EXERCISE PROMPT → Output every record exactly, apart from its images.

RECORDS →

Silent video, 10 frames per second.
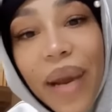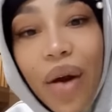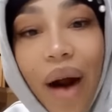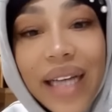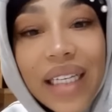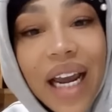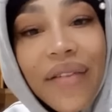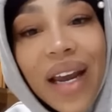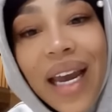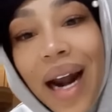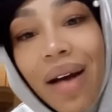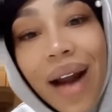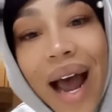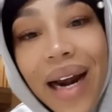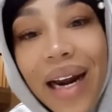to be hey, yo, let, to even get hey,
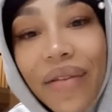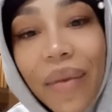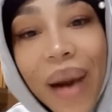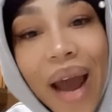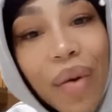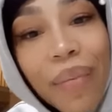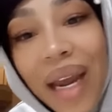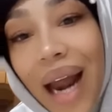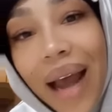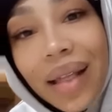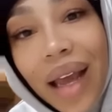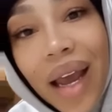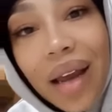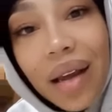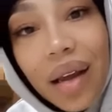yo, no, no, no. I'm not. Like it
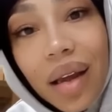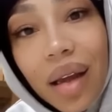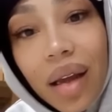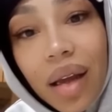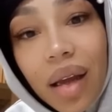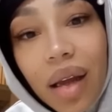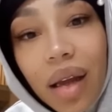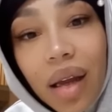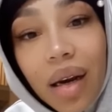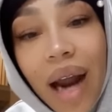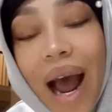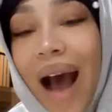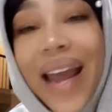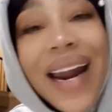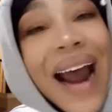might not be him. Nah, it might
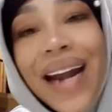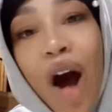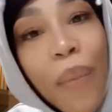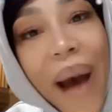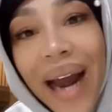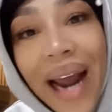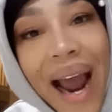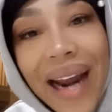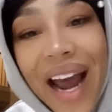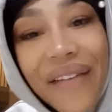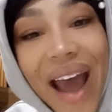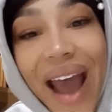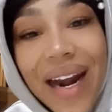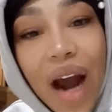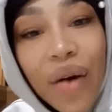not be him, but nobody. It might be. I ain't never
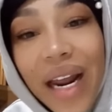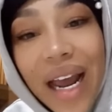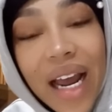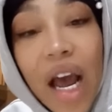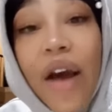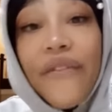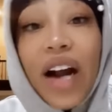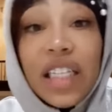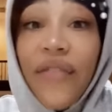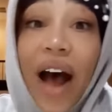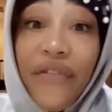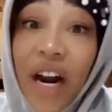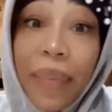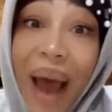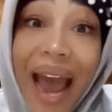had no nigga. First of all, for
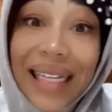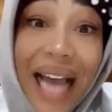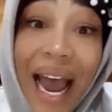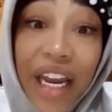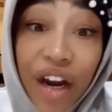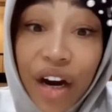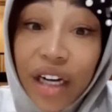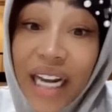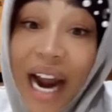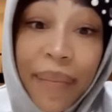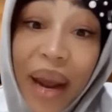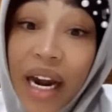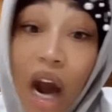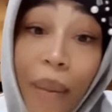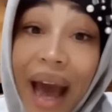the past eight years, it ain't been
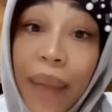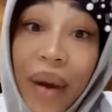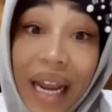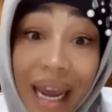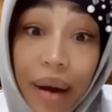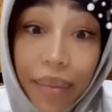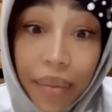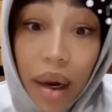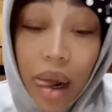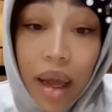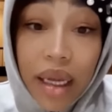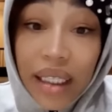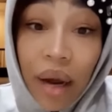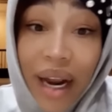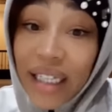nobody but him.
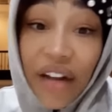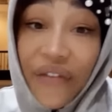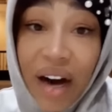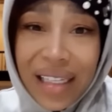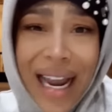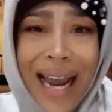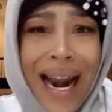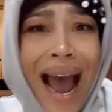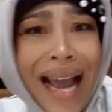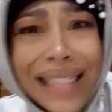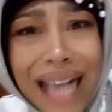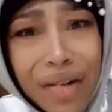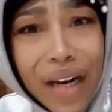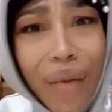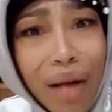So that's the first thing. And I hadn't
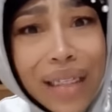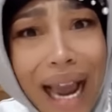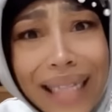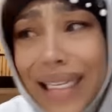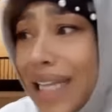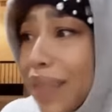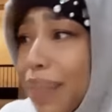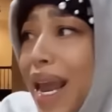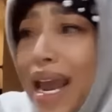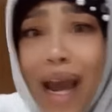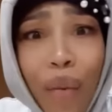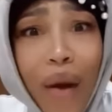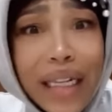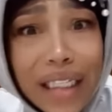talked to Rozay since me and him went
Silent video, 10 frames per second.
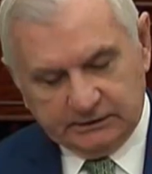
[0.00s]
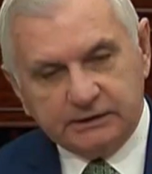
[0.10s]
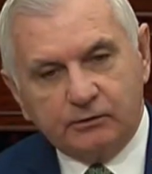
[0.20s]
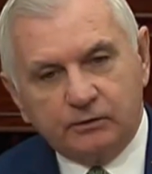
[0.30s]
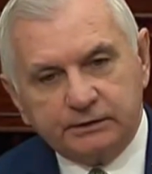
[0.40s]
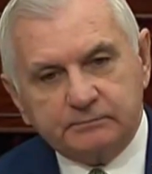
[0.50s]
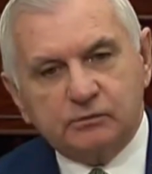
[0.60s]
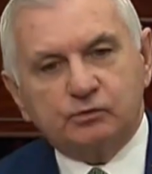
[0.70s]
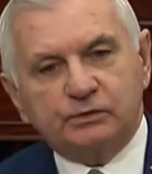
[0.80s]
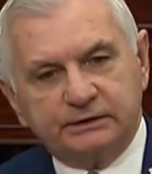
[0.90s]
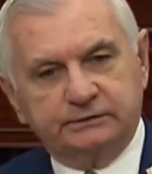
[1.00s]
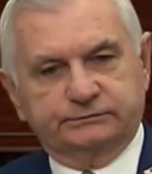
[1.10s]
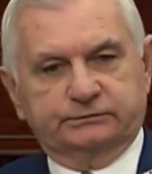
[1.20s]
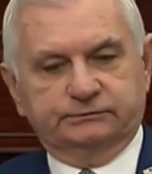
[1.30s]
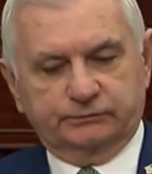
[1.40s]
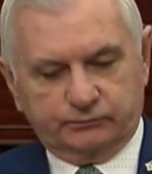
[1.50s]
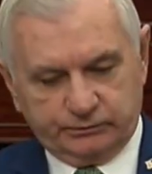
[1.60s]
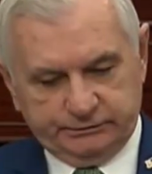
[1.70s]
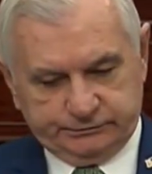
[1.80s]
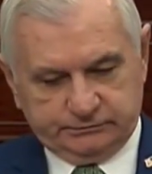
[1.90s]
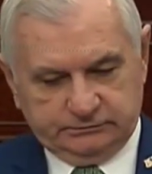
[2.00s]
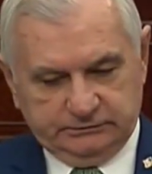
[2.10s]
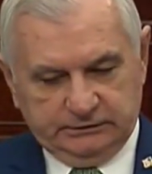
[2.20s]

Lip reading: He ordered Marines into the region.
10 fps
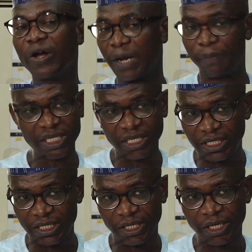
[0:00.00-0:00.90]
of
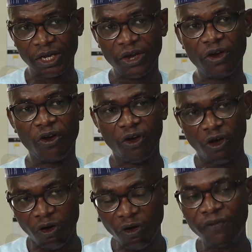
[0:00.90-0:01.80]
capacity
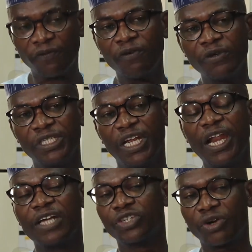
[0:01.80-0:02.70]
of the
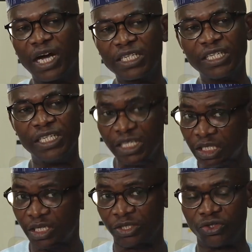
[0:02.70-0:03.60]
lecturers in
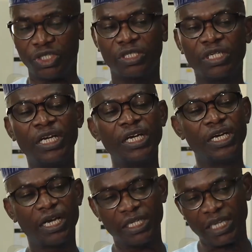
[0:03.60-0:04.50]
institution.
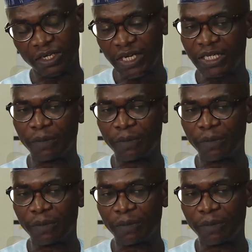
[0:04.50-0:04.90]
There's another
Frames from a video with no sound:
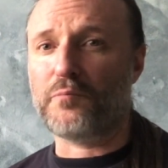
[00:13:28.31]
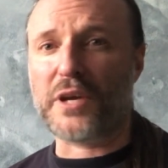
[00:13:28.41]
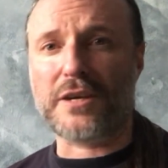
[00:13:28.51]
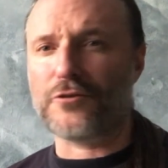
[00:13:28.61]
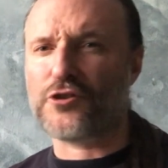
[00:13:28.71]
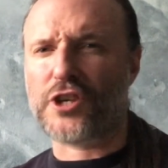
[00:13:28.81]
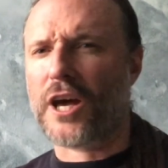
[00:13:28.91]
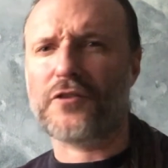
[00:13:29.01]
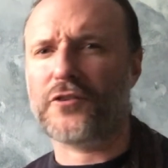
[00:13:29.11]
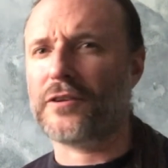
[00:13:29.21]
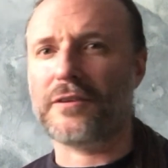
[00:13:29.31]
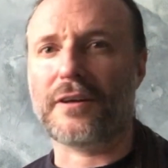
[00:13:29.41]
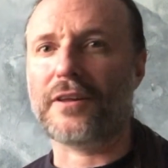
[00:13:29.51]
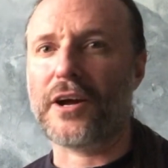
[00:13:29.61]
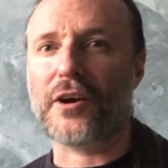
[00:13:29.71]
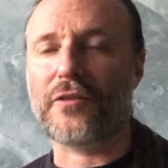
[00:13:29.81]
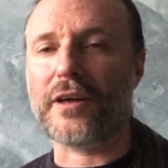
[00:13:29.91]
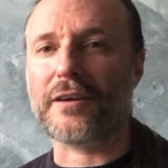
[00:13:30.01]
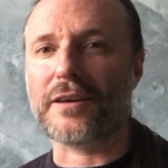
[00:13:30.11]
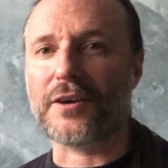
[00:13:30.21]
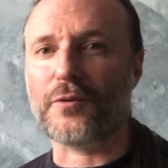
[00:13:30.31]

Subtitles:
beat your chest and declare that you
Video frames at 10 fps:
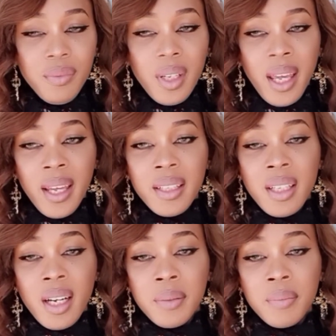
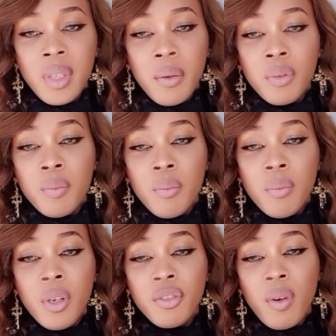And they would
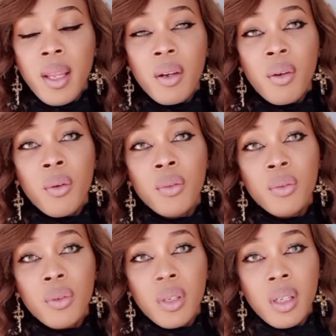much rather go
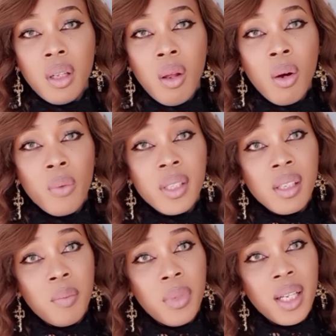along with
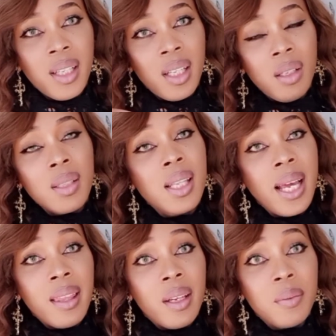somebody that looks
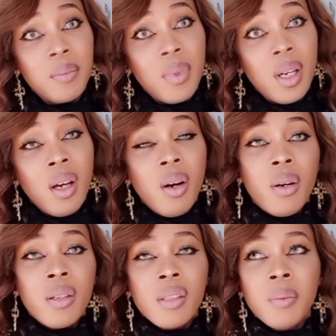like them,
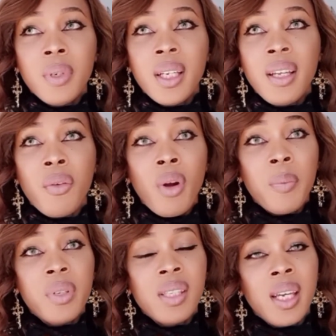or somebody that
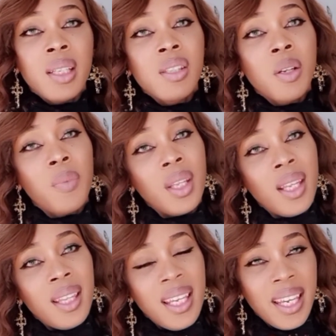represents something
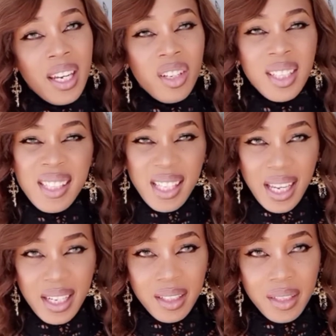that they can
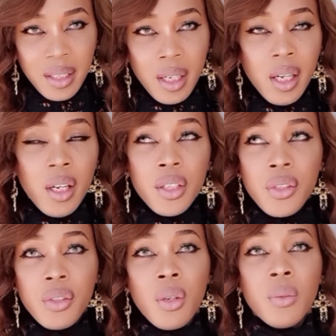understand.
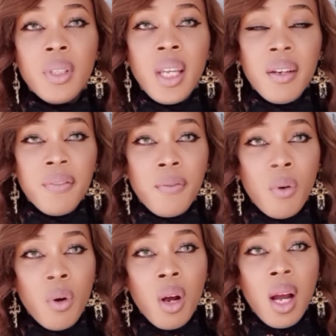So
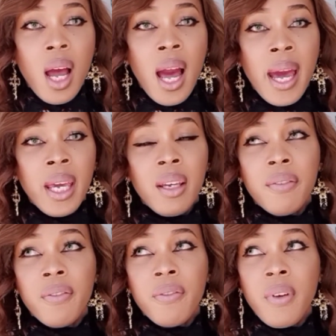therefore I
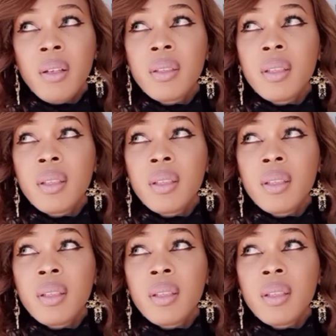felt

ANSWER TO THE PROBLEM →
Silent video, 10 frames per second.
to be hey, yo, let, to even get hey,
yo, no, no, no. I'm not. Like it
might not be him. Nah, it might
not be him, but nobody. It might be. I ain't never
had no nigga. First of all, for
the past eight years, it ain't been
nobody but him.
So that's the first thing. And I hadn't
talked to Rozay since me and him went
Silent video, 10 frames per second.
[0.00s]
[0.10s]
[0.20s]
[0.30s]
[0.40s]
[0.50s]
[0.60s]
[0.70s]
[0.80s]
[0.90s]
[1.00s]
[1.10s]
[1.20s]
[1.30s]
[1.40s]
[1.50s]
[1.60s]
[1.70s]
[1.80s]
[1.90s]
[2.00s]
[2.10s]
[2.20s]

Lip reading: He ordered Marines into the region.
10 fps
[0:00.00-0:00.90]
of
[0:00.90-0:01.80]
capacity
[0:01.80-0:02.70]
of the
[0:02.70-0:03.60]
lecturers in
[0:03.60-0:04.50]
institution.
[0:04.50-0:04.90]
There's another
Frames from a video with no sound:
[00:13:28.31]
[00:13:28.41]
[00:13:28.51]
[00:13:28.61]
[00:13:28.71]
[00:13:28.81]
[00:13:28.91]
[00:13:29.01]
[00:13:29.11]
[00:13:29.21]
[00:13:29.31]
[00:13:29.41]
[00:13:29.51]
[00:13:29.61]
[00:13:29.71]
[00:13:29.81]
[00:13:29.91]
[00:13:30.01]
[00:13:30.11]
[00:13:30.21]
[00:13:30.31]

Subtitles:
beat your chest and declare that you
Video frames at 10 fps:
And they would
much rather go
along with
somebody that looks
like them,
or somebody that
represents something
that they can
understand.
So
therefore I
felt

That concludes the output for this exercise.